Squaw Bridge will be re-built this summer | SierraSun.com

Squaw Bridge will be re-built this summer

The entire top section of the bridge that spans Squaw Creek on Squaw Valley Road will be replaced this summer by a construction crew contracted by Placer County, creating traffic delays for motorists.

The project, which is necessary because winter road sand and salt has weakened the structure, will cost $2.1 million, according to design engineer Kevin Ordway. Demolition and construction are expected to begin on July 5 and last through Oct. 15.

“The salt gets in and corrodes the steel reinforcing,” said Rick Dondro, assistant director of public works for Placer County. “That’s the problem with the deck.”

The old abutments will remain in the creek because removing them would cause too much environmental disturbance and they are not in need of replacement, said Ordway.

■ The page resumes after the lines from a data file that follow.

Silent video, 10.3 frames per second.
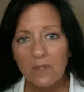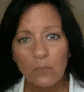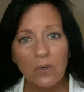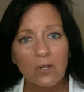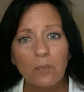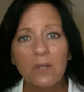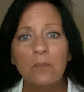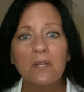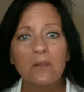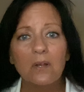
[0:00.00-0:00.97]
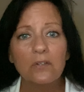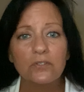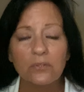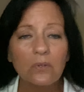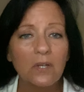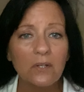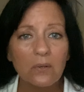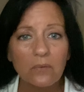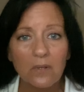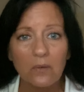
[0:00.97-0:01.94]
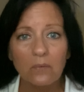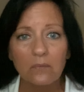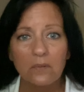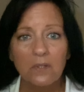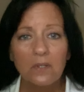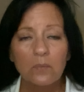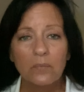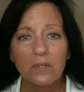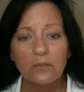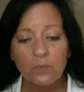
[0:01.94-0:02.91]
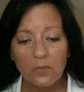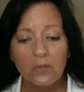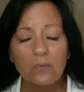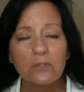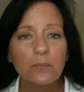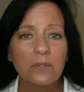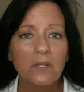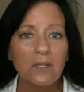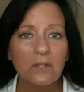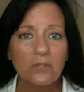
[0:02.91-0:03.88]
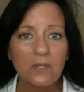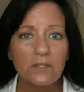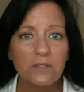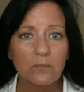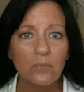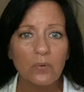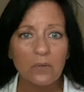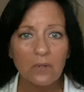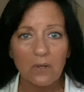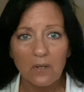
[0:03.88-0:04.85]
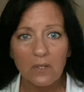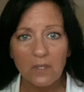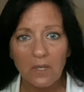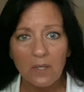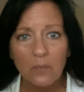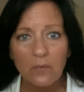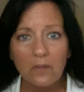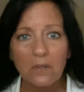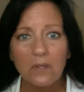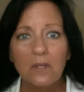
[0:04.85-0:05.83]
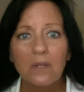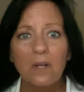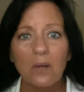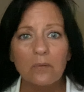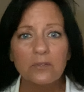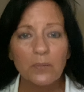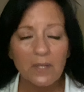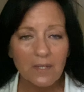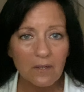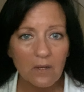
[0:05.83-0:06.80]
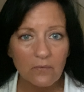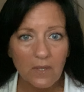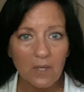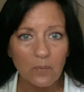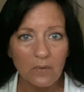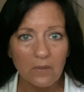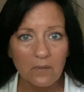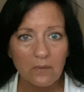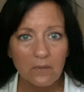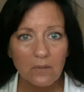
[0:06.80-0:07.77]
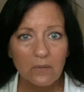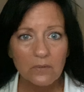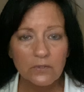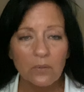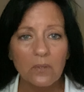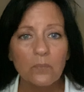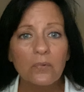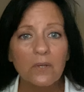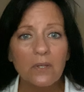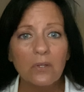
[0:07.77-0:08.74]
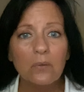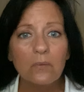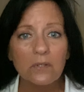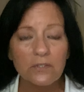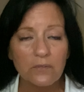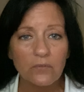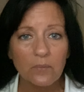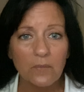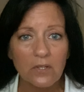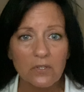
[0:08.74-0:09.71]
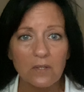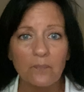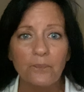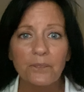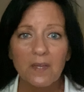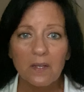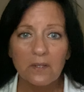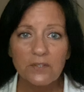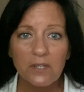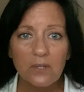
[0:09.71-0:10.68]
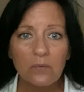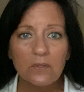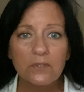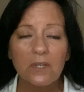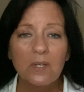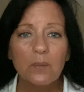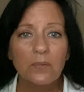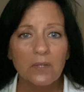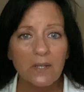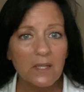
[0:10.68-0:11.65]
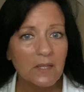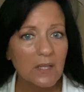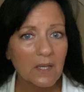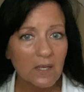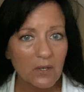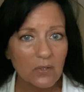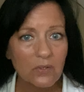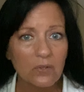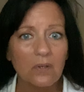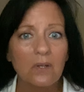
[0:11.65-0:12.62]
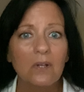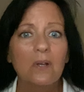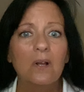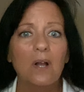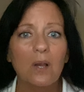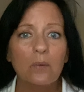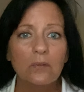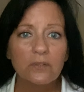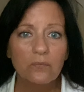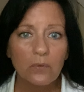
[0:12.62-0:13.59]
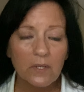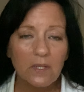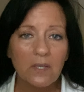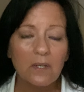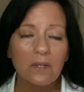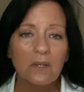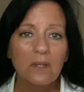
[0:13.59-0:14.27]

Mark may be a lost soul, I don't know. But as Mark was playing Jason Bourne on camera, I was playing it off camera. So I bring you this information. As he was playing that character, I was avoiding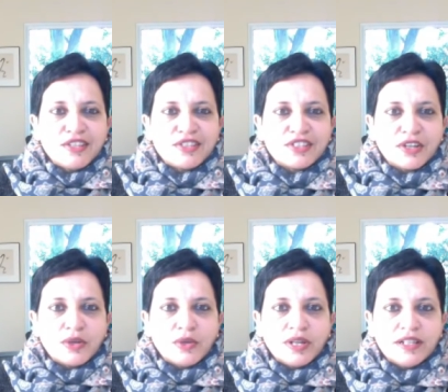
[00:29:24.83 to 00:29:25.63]

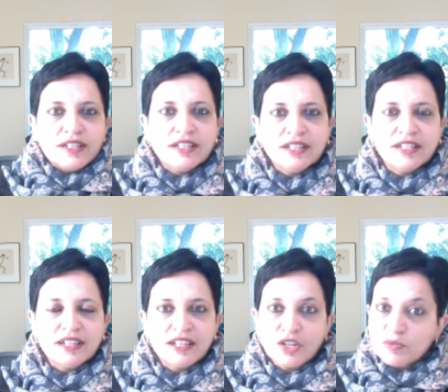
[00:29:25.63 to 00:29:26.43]
So
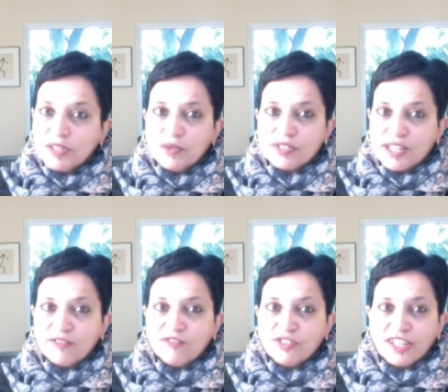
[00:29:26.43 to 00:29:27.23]
I hope that was
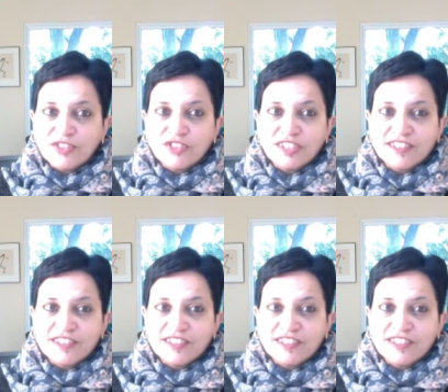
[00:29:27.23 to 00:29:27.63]
helpful, actually.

But, everything else will be re-built.

A separate, parallel bike bridge will remain open during the work, said Placer County project manager Alice Atherton.

Since the road spans an environmentally sensitive creek, contractor Granite Construction will have to delicately remove the bridge without letting any material fall into the stream.

The bridge will also be widened, to allow for the three lanes of traffic down Squaw Valley Road during busy ski days. Squaw Valley Ski Corp. adds a lane of traffic to the ski area in the morning and a lane of traffic out of the valley in the afternoon on some busy ski days.

The construction this summer will cause traffic delays, Placer County officials said.

“The bridge will remain open but there will be times it will be down to one lane,” said Dondro.

But Andy Mond, events planner for the Village at Squaw Valley, said tourists and local residents should not have too much trouble getting to the upcoming events at the village, which include movie nights and music festivals.

“They’ve been doing road work in the valley for a while now, and it doesn’t seem to hold traffic up at all,” he said.

Following the bridge re-construction, workers will resurface the road from the bridge up into the valley with 2 inches of asphalt. The overlay will repair trenching and road cuts that are part of a project that is putting power, telephone and cable lines underground, said Dondro.

The road improvements are financed by county traffic fees that currently stand at greater than $4,000 for each new dwelling unit that is built in the county.